### TASK INPUT
┏━━

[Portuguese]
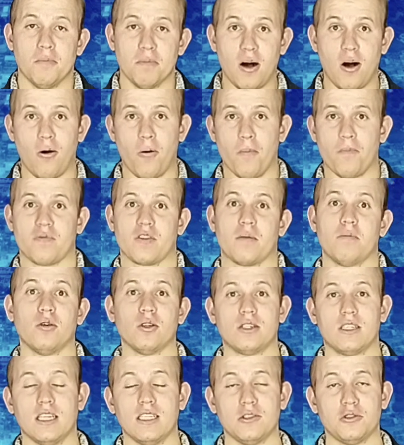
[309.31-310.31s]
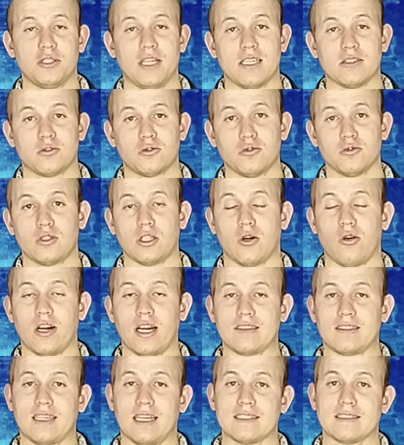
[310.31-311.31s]
Bom, mudando de assunto
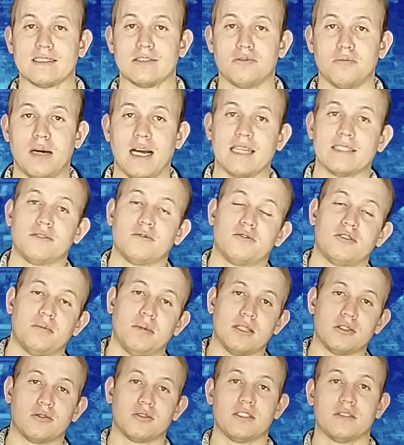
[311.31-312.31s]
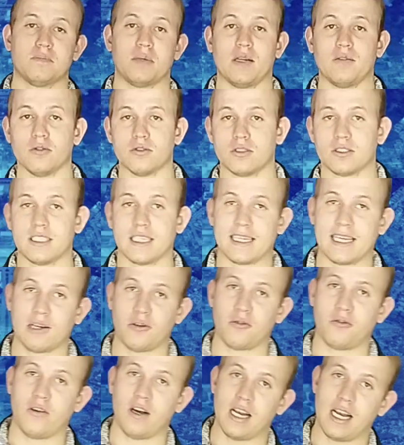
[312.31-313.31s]
agora, trazendo mais informações para você,
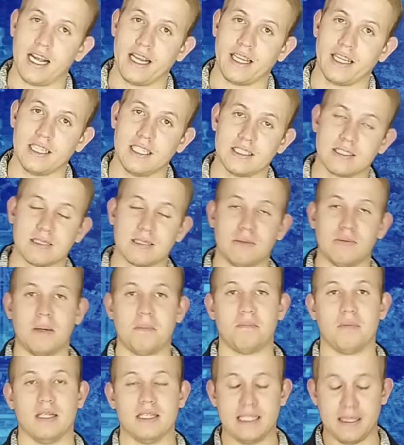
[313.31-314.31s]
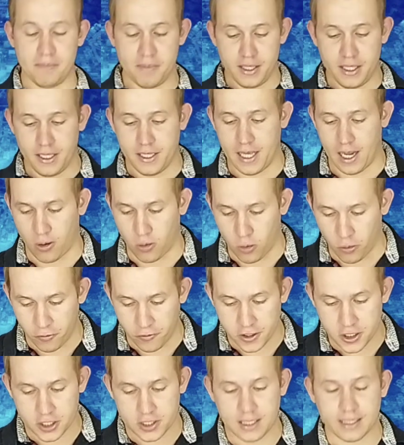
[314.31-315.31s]
quero falar em relação à pandemia, a
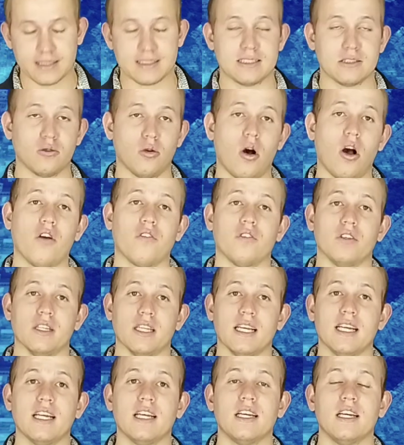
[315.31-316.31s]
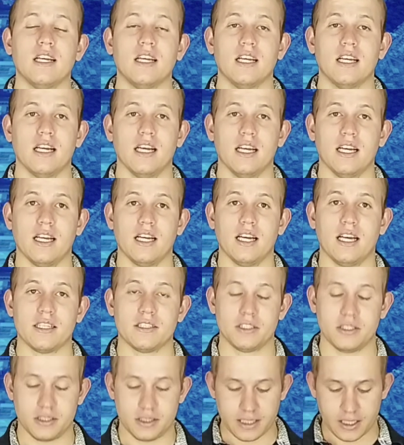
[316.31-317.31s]
Covid-19, né? É, a
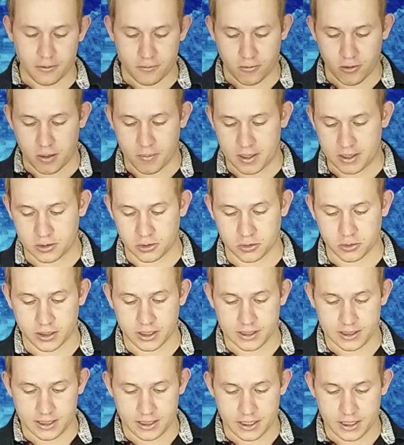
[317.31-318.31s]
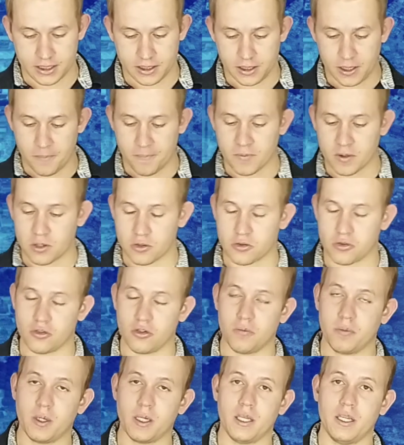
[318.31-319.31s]
gente tem informações aí
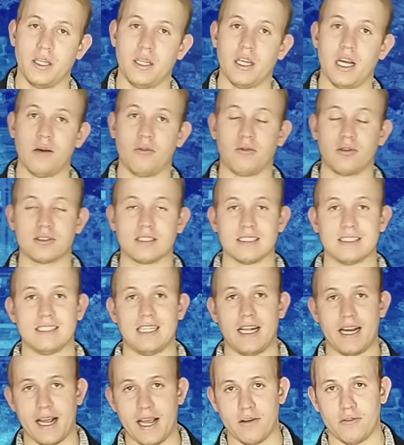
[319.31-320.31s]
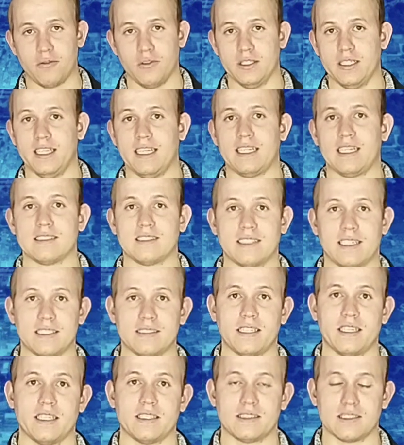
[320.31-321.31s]
sobre a força-tarefa né, que a
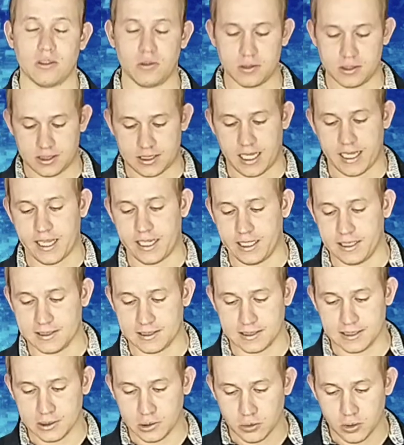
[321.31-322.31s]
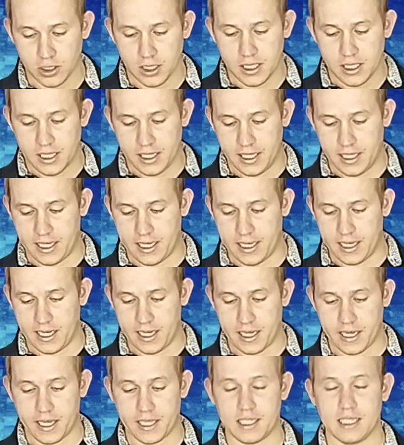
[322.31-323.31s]
Secretaria de Saúde está realizando
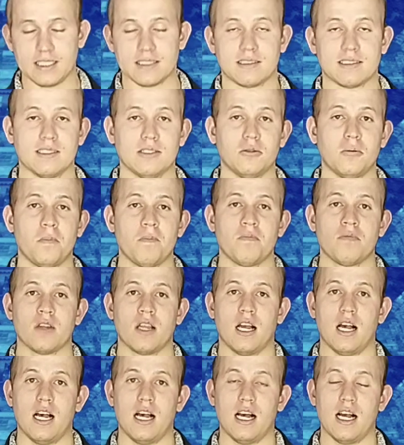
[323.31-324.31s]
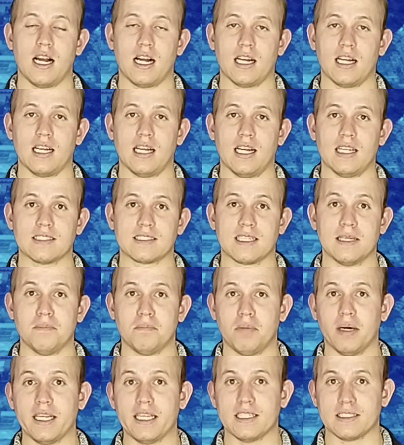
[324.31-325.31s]
é, em relação às
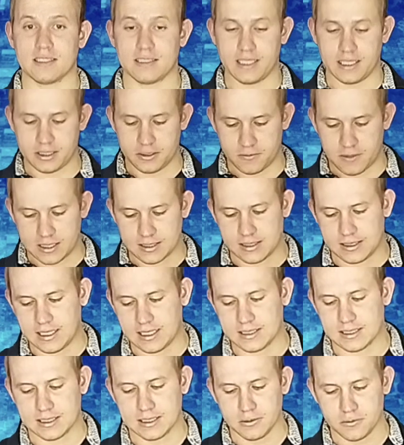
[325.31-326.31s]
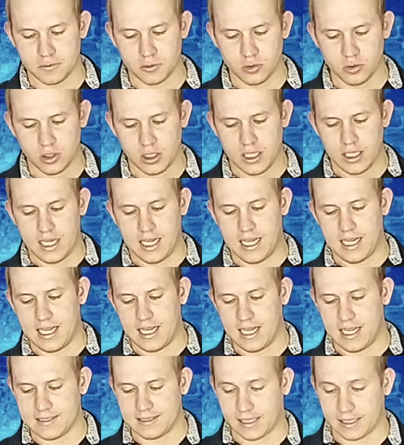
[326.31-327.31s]
campanhas né, de vacinação, viu?
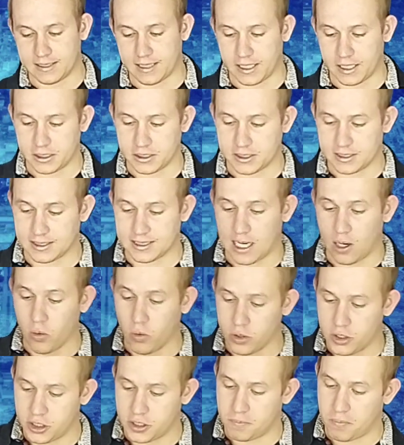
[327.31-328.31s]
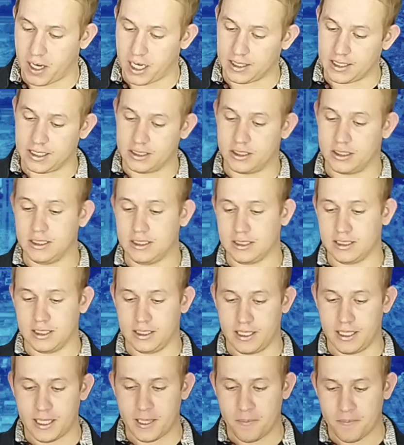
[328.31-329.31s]
A Secretaria de Saúde de Paranatinga
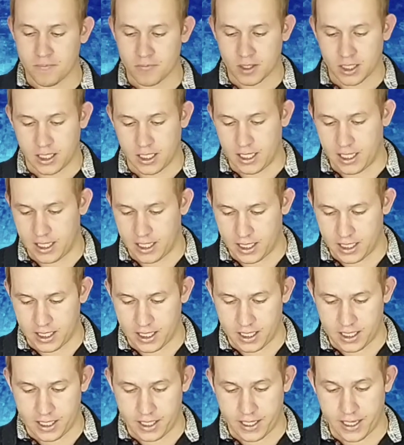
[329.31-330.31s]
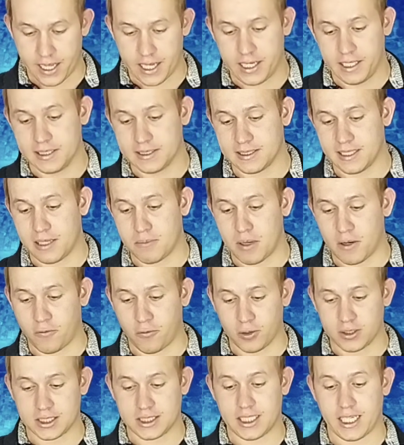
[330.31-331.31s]
né, é, realiza aí uma
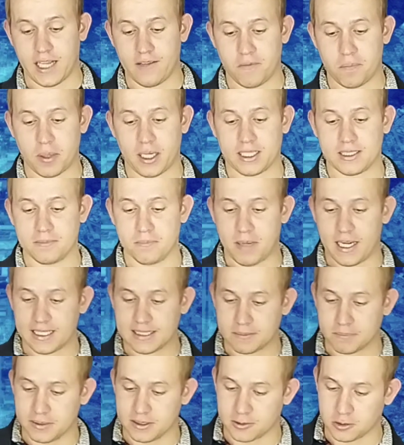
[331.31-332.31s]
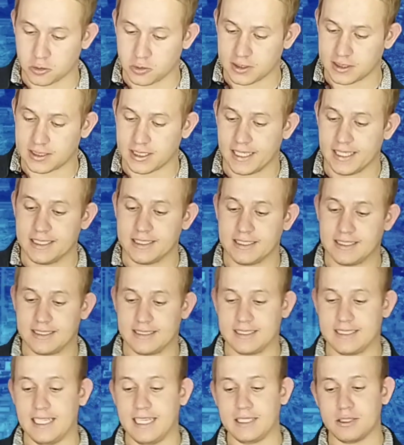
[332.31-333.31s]
força-tarefa para que mais pessoas
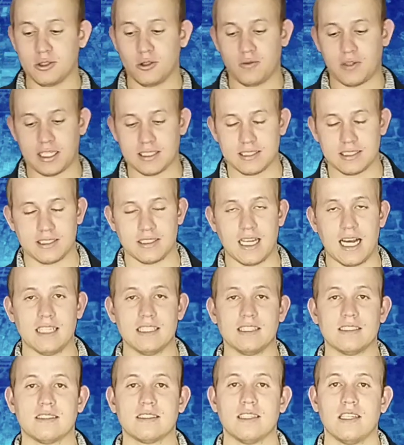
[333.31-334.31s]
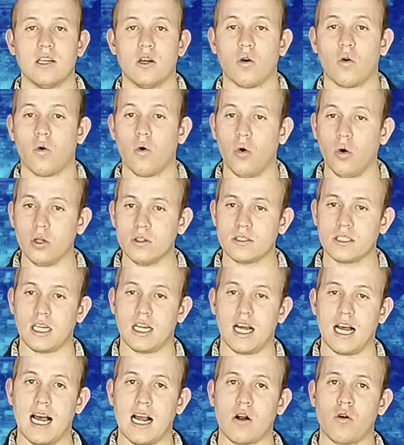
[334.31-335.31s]
sejam vacinadas
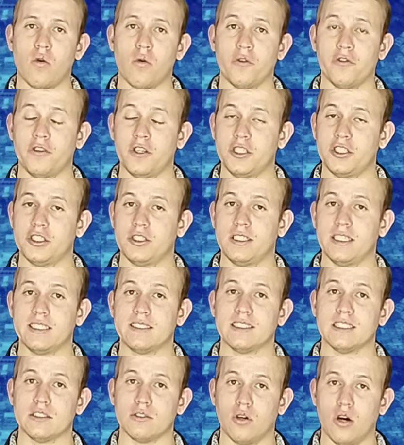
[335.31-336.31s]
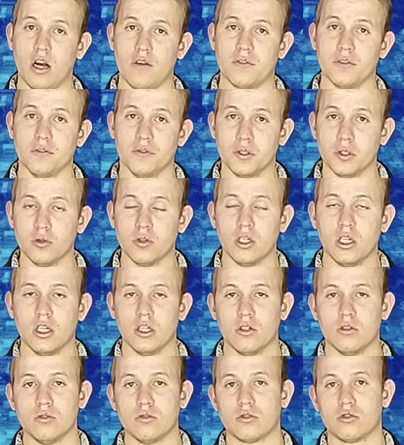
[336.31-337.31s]
contra a Covid-19, viu?
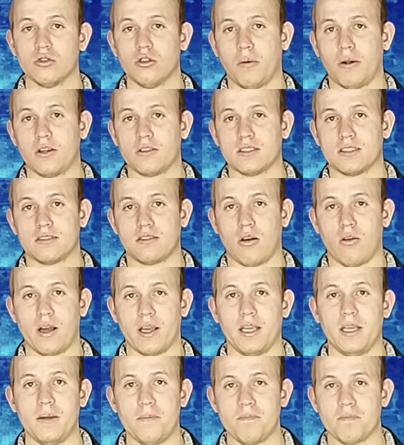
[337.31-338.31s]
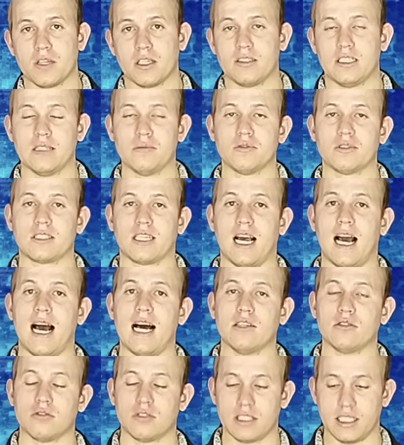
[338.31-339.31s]
Os números estão aí, temos
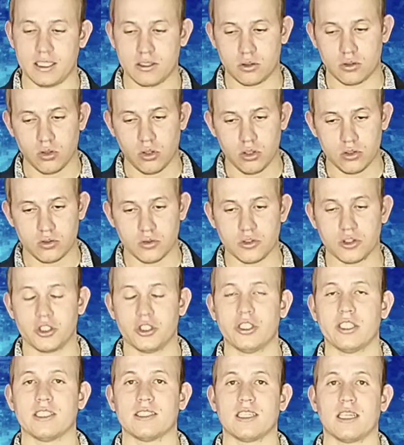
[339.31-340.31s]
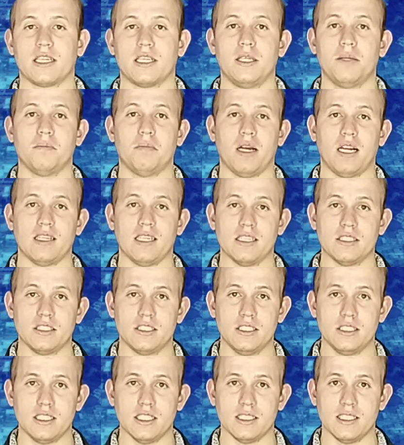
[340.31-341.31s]
casos aí todos os dias aqui em
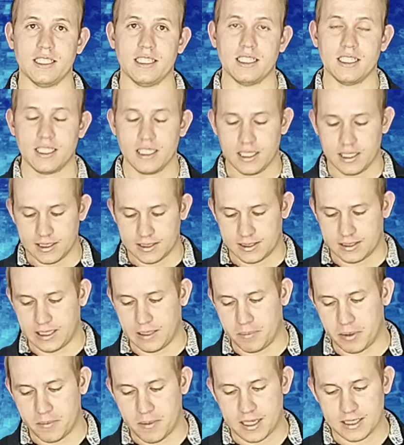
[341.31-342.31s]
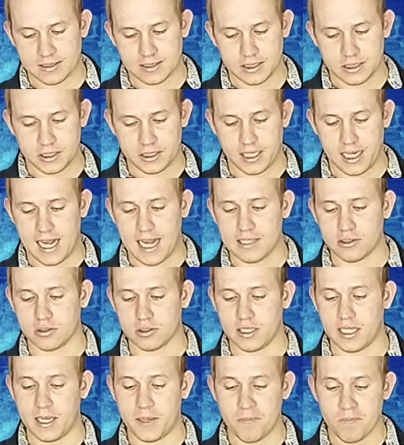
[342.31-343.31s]
Paranatinga, né? Sempre bastante
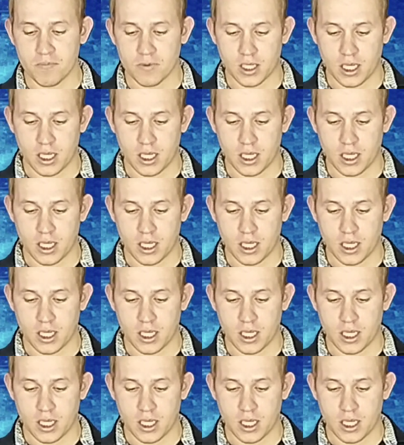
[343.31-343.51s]
casos, né?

┗━━

### TASK OBJECTIVE
Starting at the line containing "[314.31-315.31s]" and finishing at the line containing "[339.31-340.31s]", return those lines exactly as they appear above, without the pictures.

### TASK ANSWER
[314.31-315.31s]
quero falar em relação à pandemia, a
[315.31-316.31s]
[316.31-317.31s]
Covid-19, né? É, a
[317.31-318.31s]
[318.31-319.31s]
gente tem informações aí
[319.31-320.31s]
[320.31-321.31s]
sobre a força-tarefa né, que a
[321.31-322.31s]
[322.31-323.31s]
Secretaria de Saúde está realizando
[323.31-324.31s]
[324.31-325.31s]
é, em relação às
[325.31-326.31s]
[326.31-327.31s]
campanhas né, de vacinação, viu?
[327.31-328.31s]
[328.31-329.31s]
A Secretaria de Saúde de Paranatinga
[329.31-330.31s]
[330.31-331.31s]
né, é, realiza aí uma
[331.31-332.31s]
[332.31-333.31s]
força-tarefa para que mais pessoas
[333.31-334.31s]
[334.31-335.31s]
sejam vacinadas
[335.31-336.31s]
[336.31-337.31s]
contra a Covid-19, viu?
[337.31-338.31s]
[338.31-339.31s]
Os números estão aí, temos
[339.31-340.31s]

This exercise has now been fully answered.